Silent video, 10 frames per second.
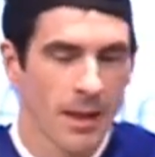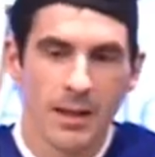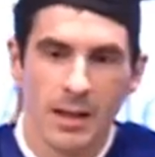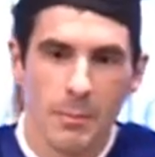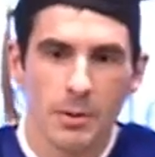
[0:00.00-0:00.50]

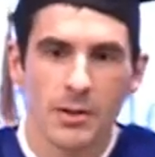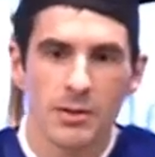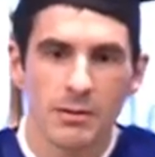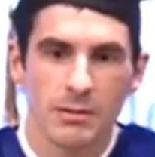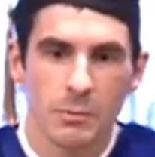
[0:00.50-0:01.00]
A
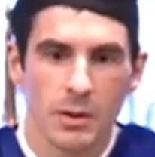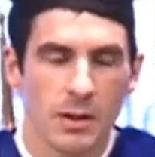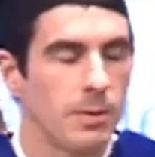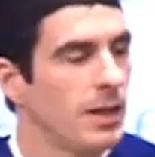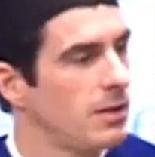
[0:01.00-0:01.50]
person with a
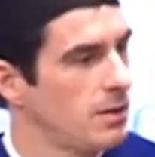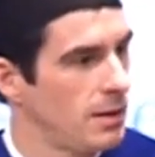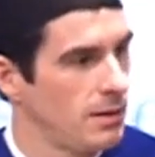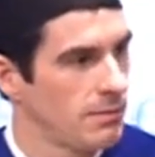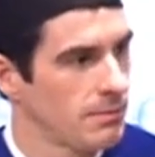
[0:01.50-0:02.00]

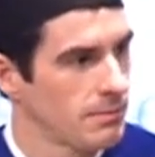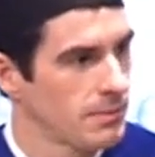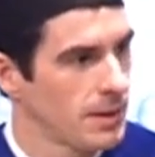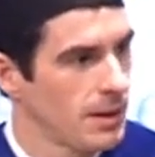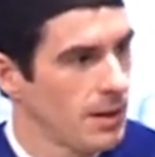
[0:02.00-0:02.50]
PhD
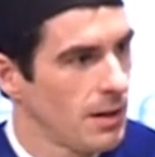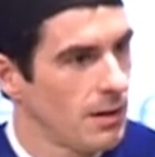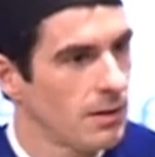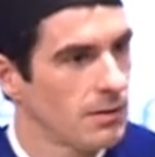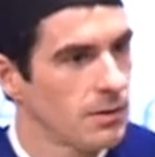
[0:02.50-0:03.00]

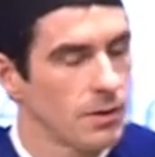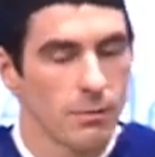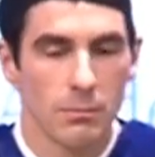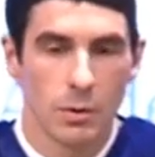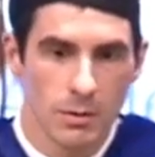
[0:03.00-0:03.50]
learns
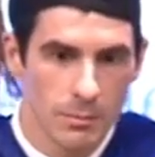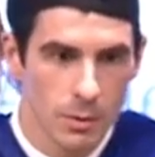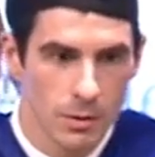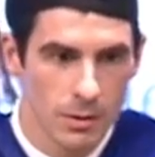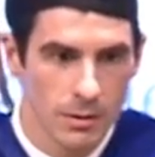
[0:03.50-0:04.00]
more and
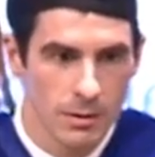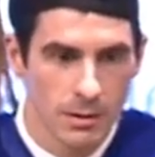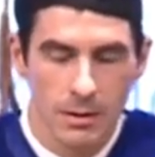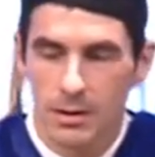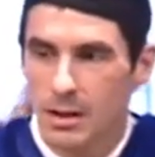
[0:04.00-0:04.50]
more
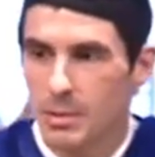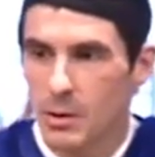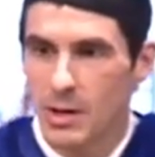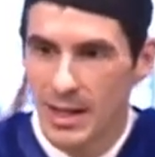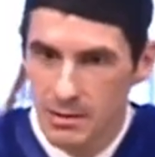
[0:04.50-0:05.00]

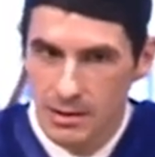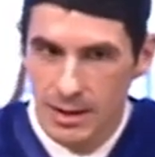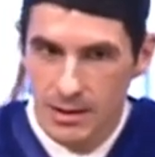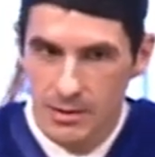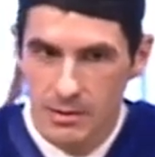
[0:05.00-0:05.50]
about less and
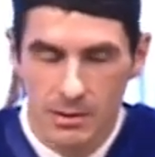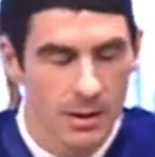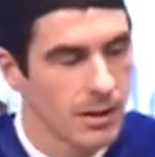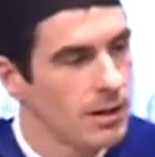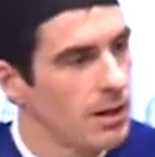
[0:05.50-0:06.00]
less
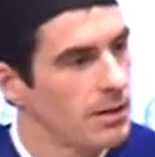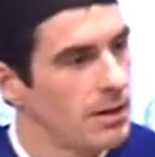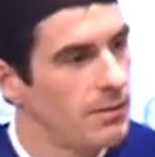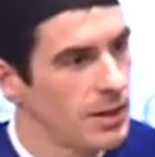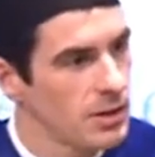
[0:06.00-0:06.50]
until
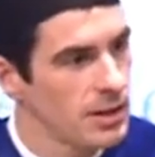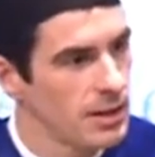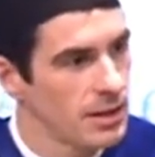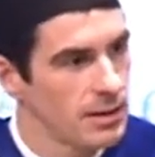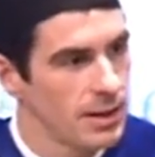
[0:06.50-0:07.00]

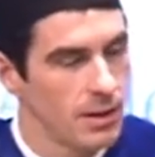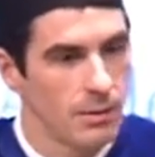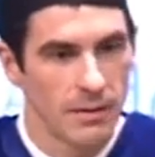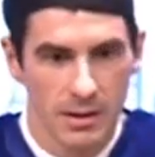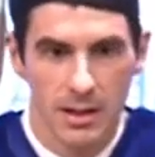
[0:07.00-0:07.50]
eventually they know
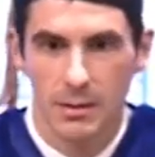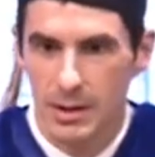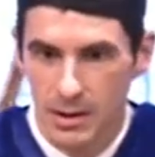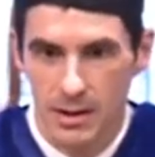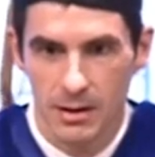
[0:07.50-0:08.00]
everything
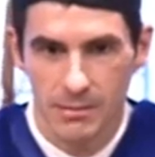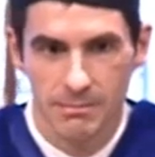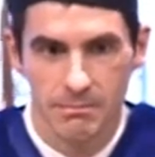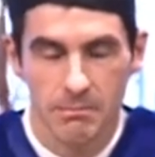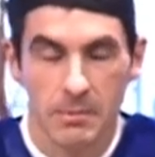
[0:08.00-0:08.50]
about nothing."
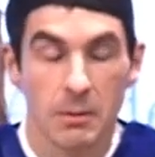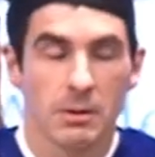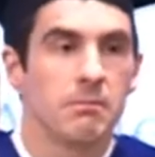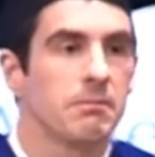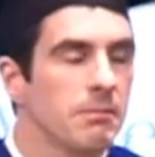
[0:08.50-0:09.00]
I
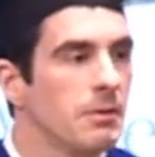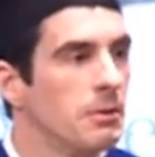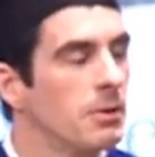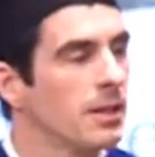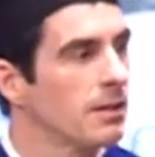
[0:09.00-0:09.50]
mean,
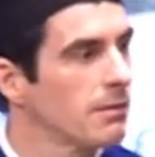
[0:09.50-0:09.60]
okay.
^^^^^^^^
The entries are to be printed exactly as written; the pictures are to be left out.

▶ [Your response]
Silent video, 10 frames per second.
[0:00.00-0:00.50]

[0:00.50-0:01.00]
A
[0:01.00-0:01.50]
person with a
[0:01.50-0:02.00]

[0:02.00-0:02.50]
PhD
[0:02.50-0:03.00]

[0:03.00-0:03.50]
learns
[0:03.50-0:04.00]
more and
[0:04.00-0:04.50]
more
[0:04.50-0:05.00]

[0:05.00-0:05.50]
about less and
[0:05.50-0:06.00]
less
[0:06.00-0:06.50]
until
[0:06.50-0:07.00]

[0:07.00-0:07.50]
eventually they know
[0:07.50-0:08.00]
everything
[0:08.00-0:08.50]
about nothing."
[0:08.50-0:09.00]
I
[0:09.00-0:09.50]
mean,
[0:09.50-0:09.60]
okay.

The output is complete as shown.